Pierre-Marie-François BAOUR-LORMIAN : Dieu

Par Unpeudetao

Qu’il est puissant cet Être, architecte des mondes,
Qui, peuplant du chaos les ténèbres fécondes,
Fit éclore le jour, fit bouillonner les mers,
Alluma le soleil, dessina l’univers ;
Et de ces astres l’or roulant dans leur carrière,
Prodigua sous ses pieds la brillante poussière !

Où commence, où finit le travail de ses mains ?
Vers quels lieux inconnus des fragiles humains,
De la création accomplissant l’ouvrage,
A-t-il dit aux esprits qui lui rendent hommage :
« Enfants du Ciel, ici s’arrêtent mes travaux ;
» Je n’enfanterai plus de prodiges nouveaux ! »

Nuit, de tant de trésors sage dépositaire,
Qui portes dans ton sein le monde planétaire,
Dis-moi, ne puis-je voir le Monarque éternel
Assis dans son repos auguste et solennel ?
Et vous, au char du pôle étoiles attelées ;
Toi, brillant Orion ; vous, Pléiades voilées,
Où faut-il diriger mes pas et mon ardeur,
Pour contempler ce Dieu dans toute sa splendeur ?
Mais en vain chaque nuit mon zèle vous implore ;
Dans ces lieux qu’embellit une éternelle aurore.
Vous voyez votre maître, et ne trahissez pas
Le secret de l’enceinte où s’impriment ses pas.

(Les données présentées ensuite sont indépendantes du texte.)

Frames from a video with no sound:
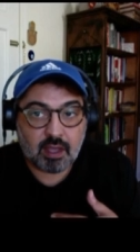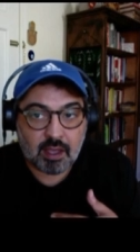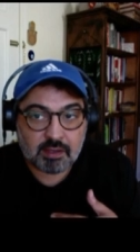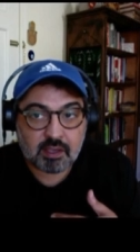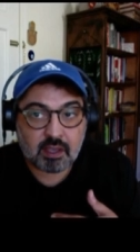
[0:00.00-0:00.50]

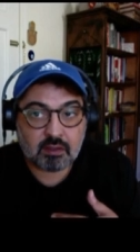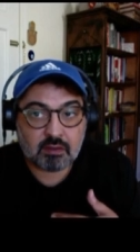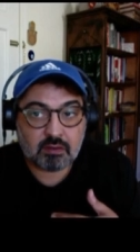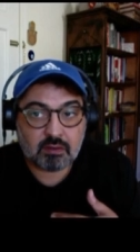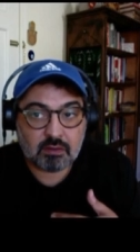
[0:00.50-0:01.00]
Assad,
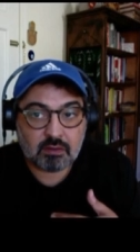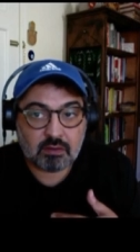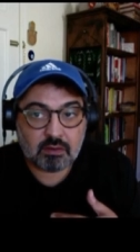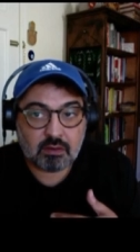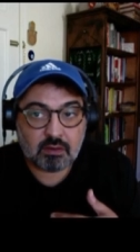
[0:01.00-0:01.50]

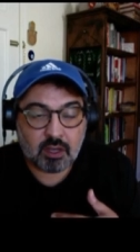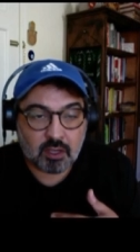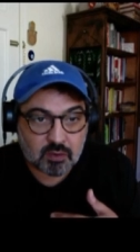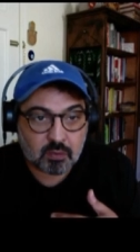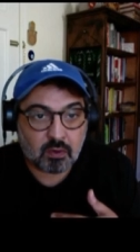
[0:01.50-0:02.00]

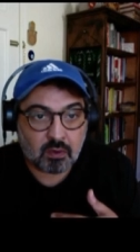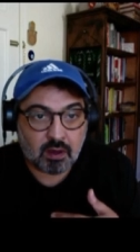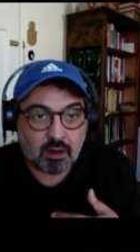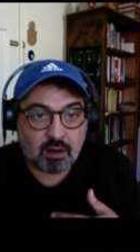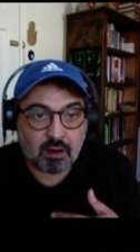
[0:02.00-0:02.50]

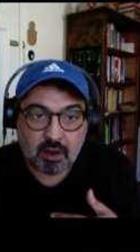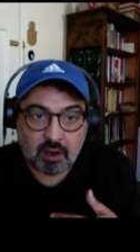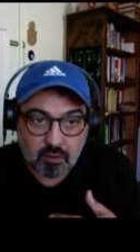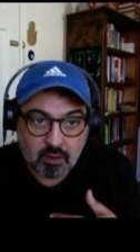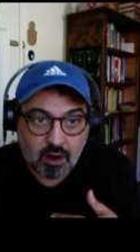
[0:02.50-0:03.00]
Hezbollah,
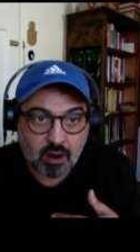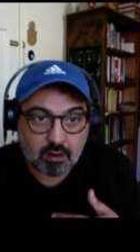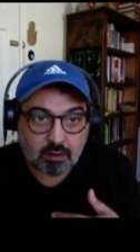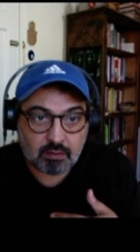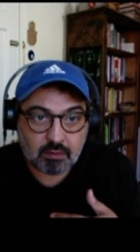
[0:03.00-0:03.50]
Iran
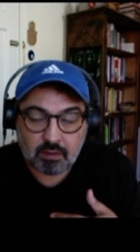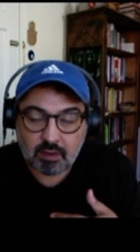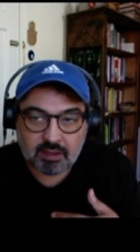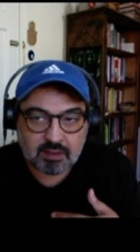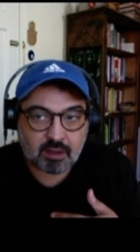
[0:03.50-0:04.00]

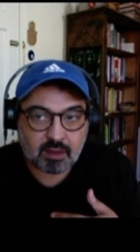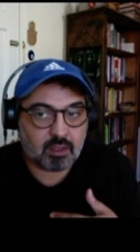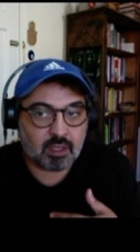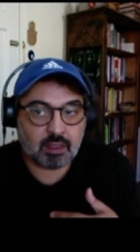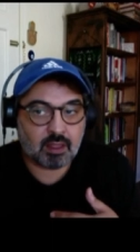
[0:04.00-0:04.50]
is
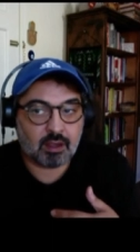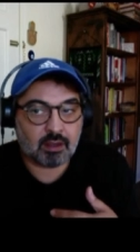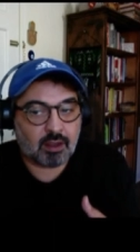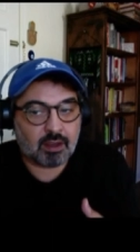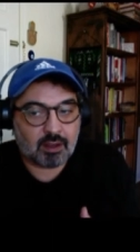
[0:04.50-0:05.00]
something like,
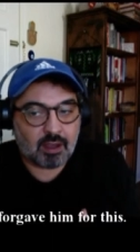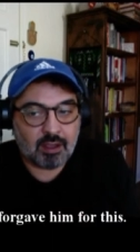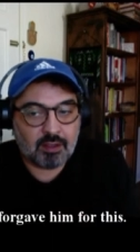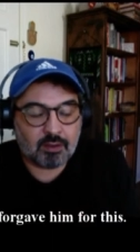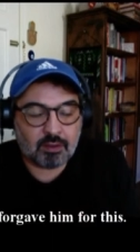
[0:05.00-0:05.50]
like I
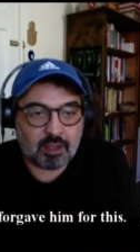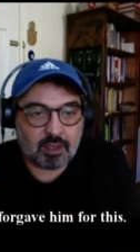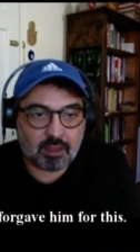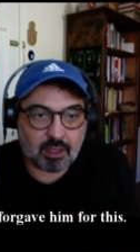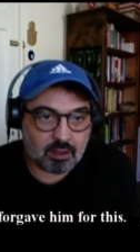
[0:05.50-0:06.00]
don't think
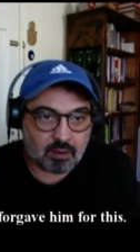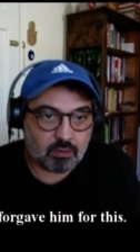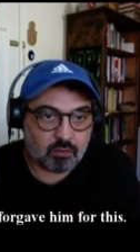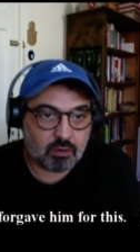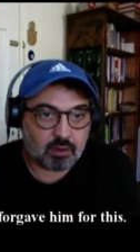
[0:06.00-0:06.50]
that they will
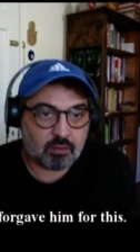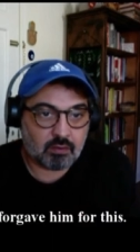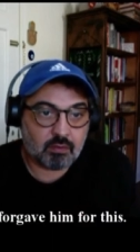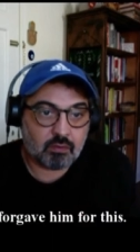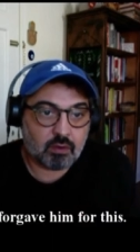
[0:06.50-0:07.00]
forgive
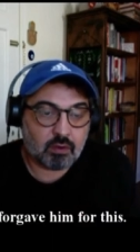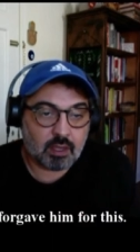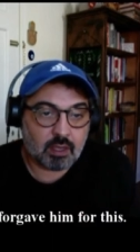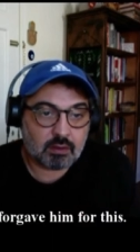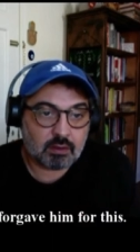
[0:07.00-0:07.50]
him for this.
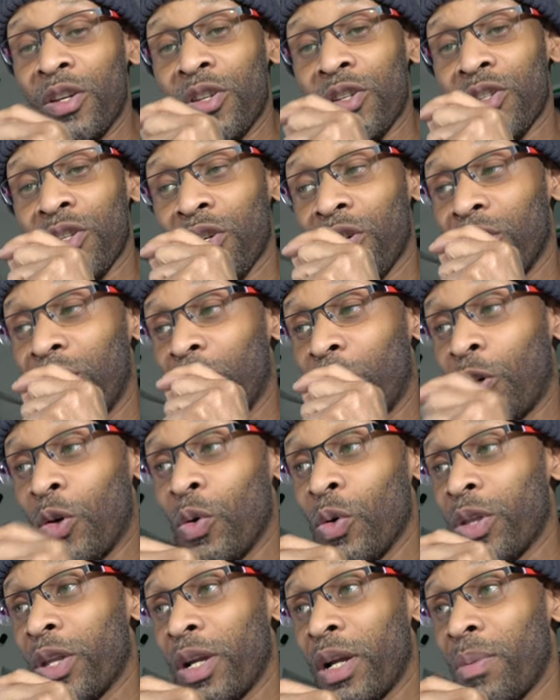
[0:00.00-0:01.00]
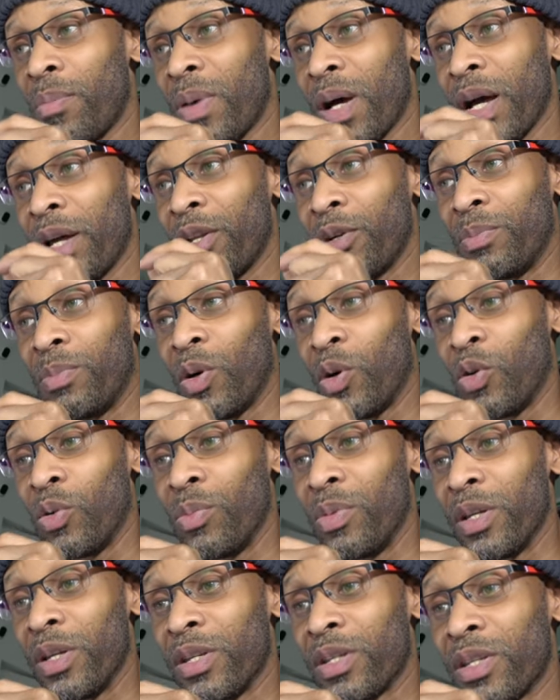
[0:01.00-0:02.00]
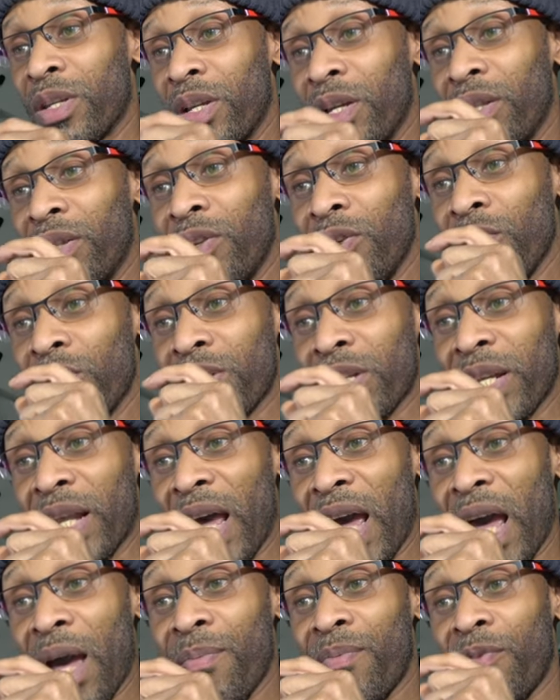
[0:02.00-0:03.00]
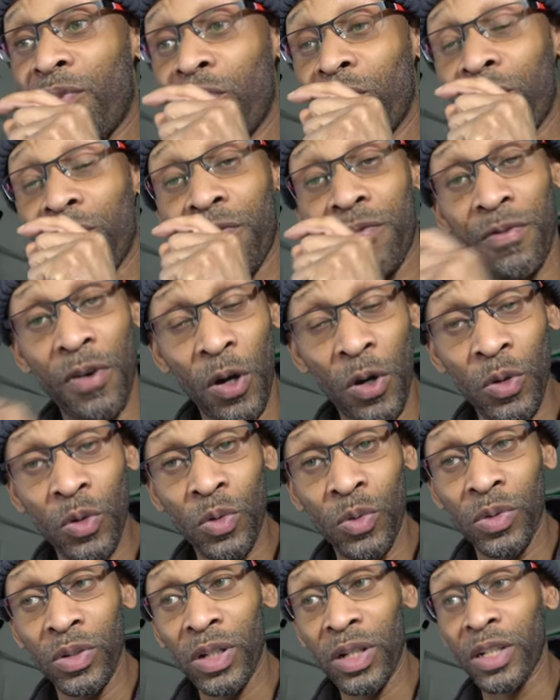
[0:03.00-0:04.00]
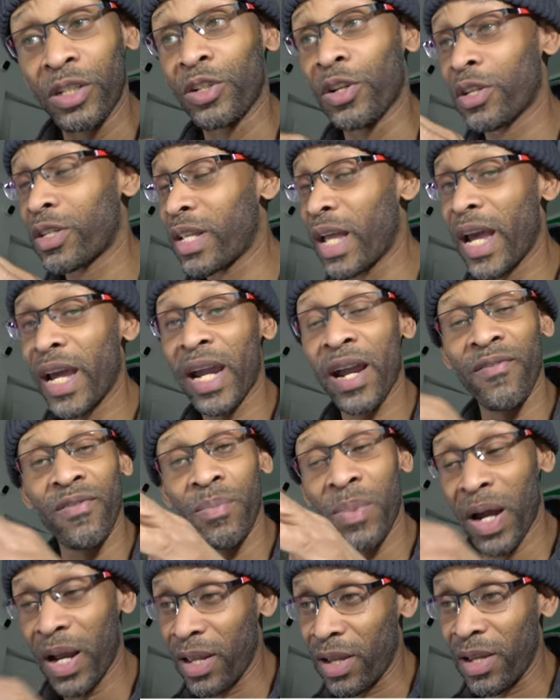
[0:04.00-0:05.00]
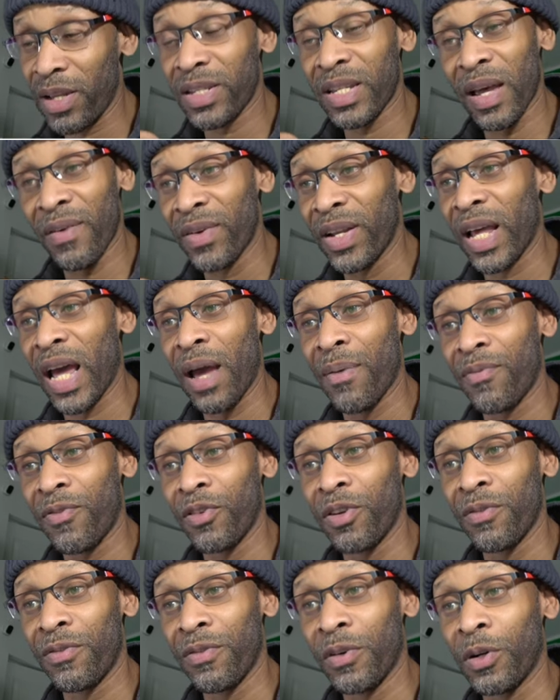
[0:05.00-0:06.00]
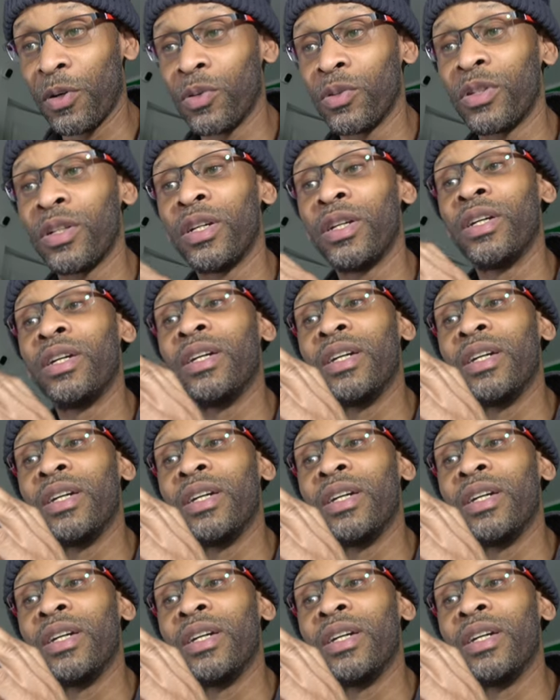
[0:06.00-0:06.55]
So the cool thing about Abode is there's an app for the phone, just like everybody else have an app for the phone,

Faut-il donc s’étonner qu’aux jours de l’ignorance,
Ces astres, qui des dieux offrent la ressemblance,
Aient usurpé l’encens des crédules mortels ?
Le sage dans son cœur leur dresse des autels,
Et, contemplant du ciel la majesté suprême,
Au milieu de la nuit se demande à lui-même :
« Quel art dut présider à ce dôme éclatant,
» Sur un fleuve d’azur sans orage flottant ?
» Rien dans tous ses rapports n’annonce l’indigence :
» La sagesse, le choix, l’ordre, l’intelligence,
» Savamment confondus, brillent de toutes parts ;
» Un seul lien unit tant de mondes épars.
» Ô surprise ! tandis qu’un mouvement rapide
» Les emporte à travers cet océan limpide,
» Que tout part, va, revient, se balance, s’étend,
» Roule, vole, et se suit dans un ordre constant,
» Quel silence profond règne sur la nature !
» Quelle main de ces corps élève la stature ?
» Quel invisible bras, par la force conduit,
» Sema d’or et de feu les déserts de la nuit,
» De ces astres roulants étendit la surface,
» Et versa leurs rayons au milieu de l’espace,
» Plus nombreux mille fois que les sables des mers,
» Les perles du matin ; les flocons des hivers,
» Et tous ces flots qu’au sein des villes consumées
» Promène l’incendie aux ailes enflammées ?
» C’est en vain que l’impie ose élever la voix
» Et dépouiller encor l’Éternel de ses droits.
» Oui, la religion est fille d’Uranie ;
» Tout d’un Dieu créateur atteste le génie :
» Il est sans doute un chef qui sous ses pavillons
» De ce peuple étoilé range les bataillons.
» Guerriers du Tout-Puissant, ministres de sa gloire,
» Leurs mains à ses drapeaux attachent la victoire.
» Quel œil pourrait les suivre en leur brillant essor ?
» Des casques de rubis pressent leurs cheveux d’or ;
» De saphirs immortels rayonne leur armure :
» Leurs rangs aériens, sans trouble, sans murmure,
» S’étendent par milliers dans l’éther radieux,
» Et veillent en silence à la garde des cieux ! »
Et l’homme incessamment témoin de ces spectacles,
Pour croire à l’Éternel demande des miracles !
Des miracles ! ingrat, contemple l’univers.

Pierre-Marie-François BAOUR-LORMIAN (1770-1854).